Collected data
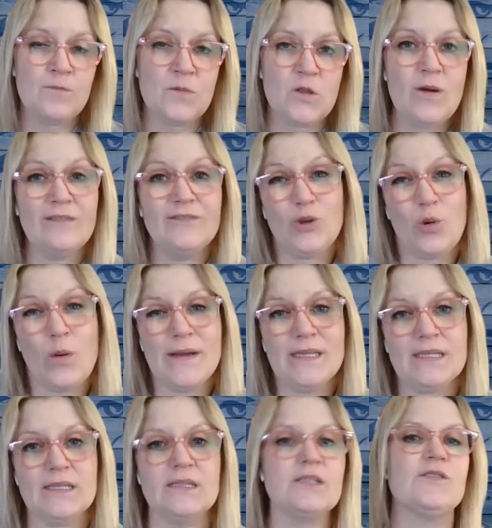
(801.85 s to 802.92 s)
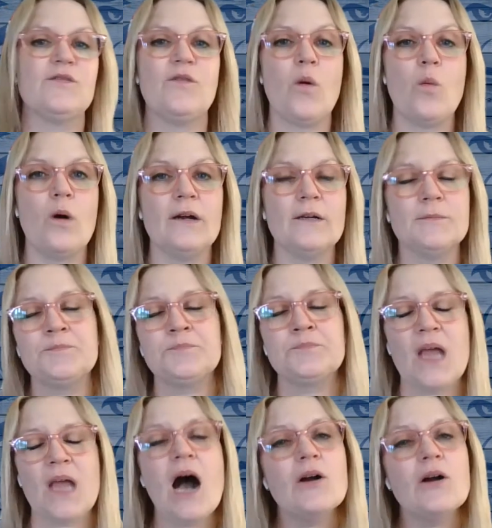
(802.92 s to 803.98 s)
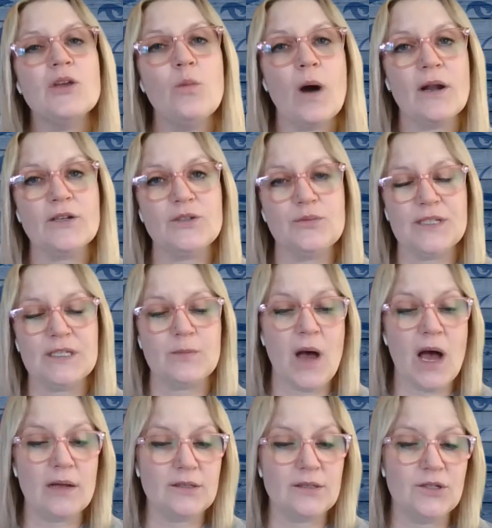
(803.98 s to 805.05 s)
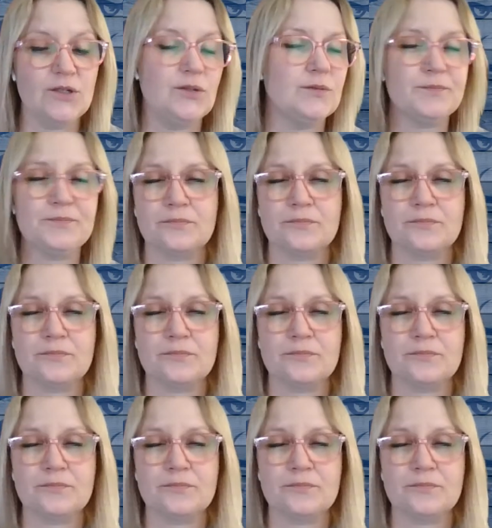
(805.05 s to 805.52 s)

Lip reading: You have choices for how you want to respond to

### REQUIREMENT
Transcribe every entry above exactly as it stands, but skip the images.

### ANSWER TO THIS EXERCISE
(801.85 s to 802.92 s)
(802.92 s to 803.98 s)
(803.98 s to 805.05 s)
(805.05 s to 805.52 s)

Lip reading: You have choices for how you want to respond to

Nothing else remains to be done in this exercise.